What can I expect? How difficult is this to build?
The connected apps SDK simplifies performing and testing cross-profile behaviour or data access, once you have the appropriate permission. Normally, the cross-profile calls themselves are quite straightforward, so you should be able to estimate the complexity and engineering cost from your specific product goals and other requested changes within your app itself.
Principles
The general flow of data through your app shouldn't change to accommodate becoming connected. At a high-level, don't think "send a message to the other profile to tell them that X" or "get data from the other profile to Y". Instead, continue to think "get emails", "delete event", or "register listener". A device only ever has one APK per package name, so each profile will always have an identical version of the app. At a single point in each data flow stack, the connected apps SDK can be used to route the call to the appropriate profile(s).
Permissions
Firstly, determine which category your app falls into: full-consent,
pre-granted, or cross-user. This will be referenced throughout this
document. If your privileged app already has the INTERACT_ACROSS_USERS
permission then you are cross-user. If you are listed in the
cross_profile_apps.xml
file, you are pre-granted.
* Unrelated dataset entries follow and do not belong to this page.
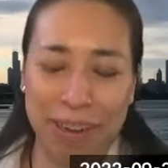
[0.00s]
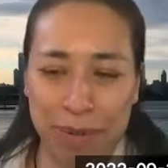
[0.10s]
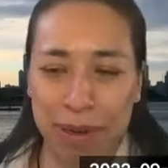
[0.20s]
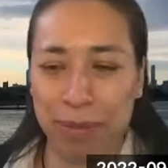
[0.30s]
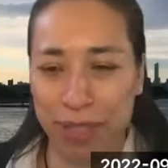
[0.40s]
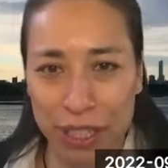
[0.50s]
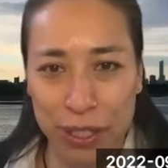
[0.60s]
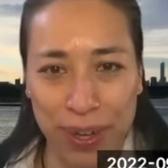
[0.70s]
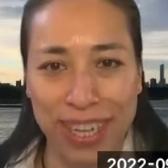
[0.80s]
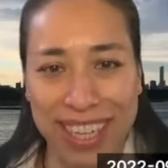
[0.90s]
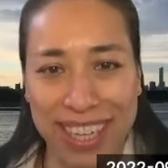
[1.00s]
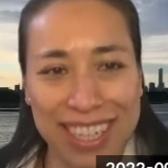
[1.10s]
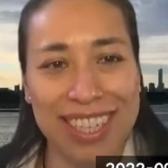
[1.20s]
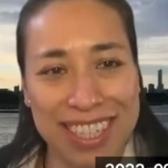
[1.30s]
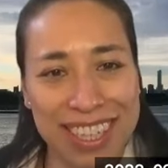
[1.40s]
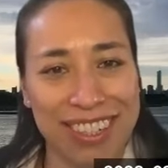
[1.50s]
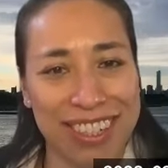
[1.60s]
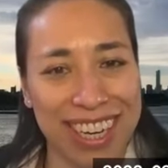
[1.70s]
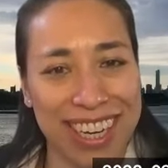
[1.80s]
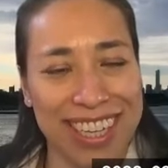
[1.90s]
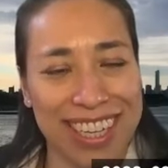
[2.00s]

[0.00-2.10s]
Um, I'm really enjoying it. So yeah.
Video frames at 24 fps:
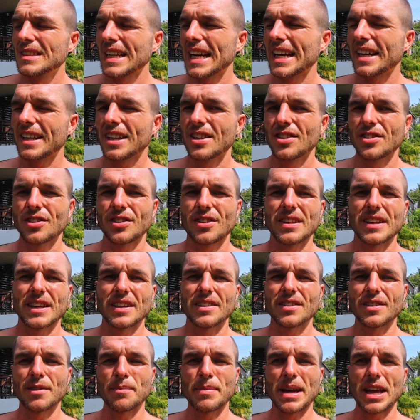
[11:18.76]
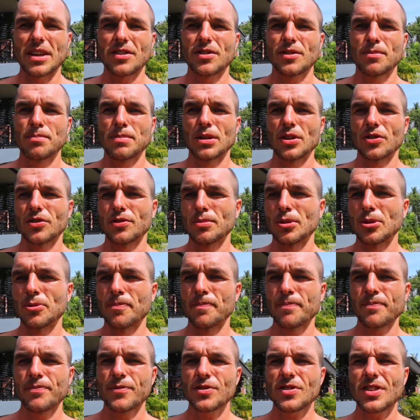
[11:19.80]
how you can do things the best possible.
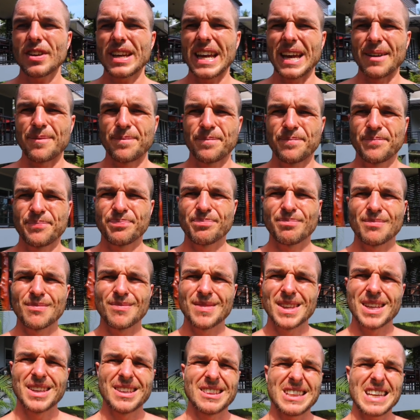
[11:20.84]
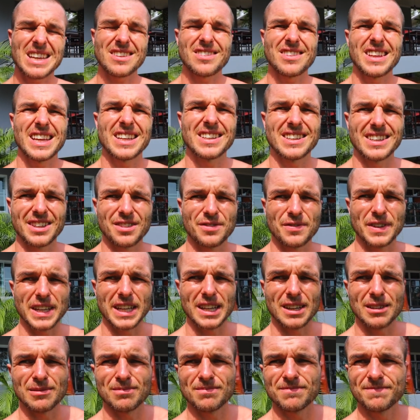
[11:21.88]
So yeah, that's the end of this
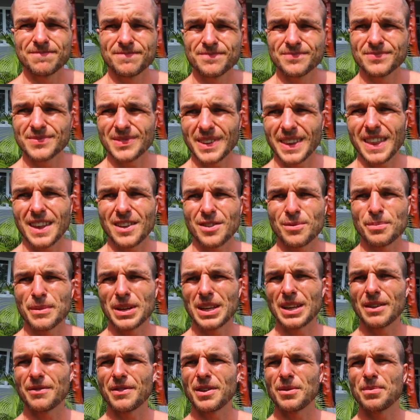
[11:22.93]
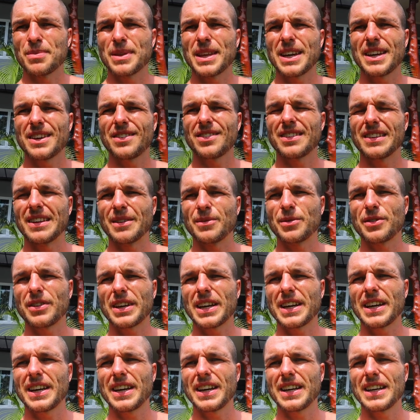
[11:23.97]
video. There's my lovely place that I'm
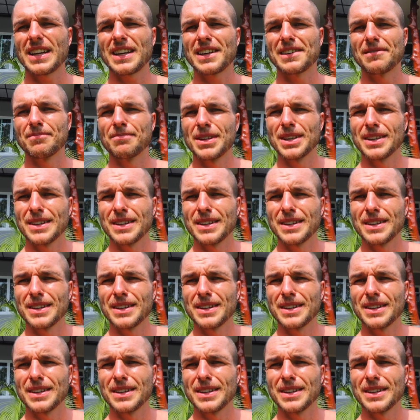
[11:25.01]
staying at.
Otherwise, as with the
vast majority of apps, you are full-consent.
Product caveats
- Work data won't be accessible when the work profile is off.
- The connected apps SDK is only supported from Oreo-onwards, which encompasses the vast majority of work profiles. As discussed in the next section, this requirement will actually be from Android 11 onwards for most apps.
The following points apply to full-consent and pre-granted apps only:
- The permission is always user-revocable, so assume that you have to build for the case where the apps are not connected.
- Connected apps is only supported from Android 11 onwards.
- Apps using this permission will need to be included in a Play Store allowlist.
The following points apply to full-consent apps only:
- The default state will be off. You will need to send the user through the consent flow to request the permission.
- The IT admin will need to consent to your app as well, or the user won't be able to give the permission.
- The app will need to be installed in both profiles. The consent flow already prompts the user to install in the other profile if they haven't already.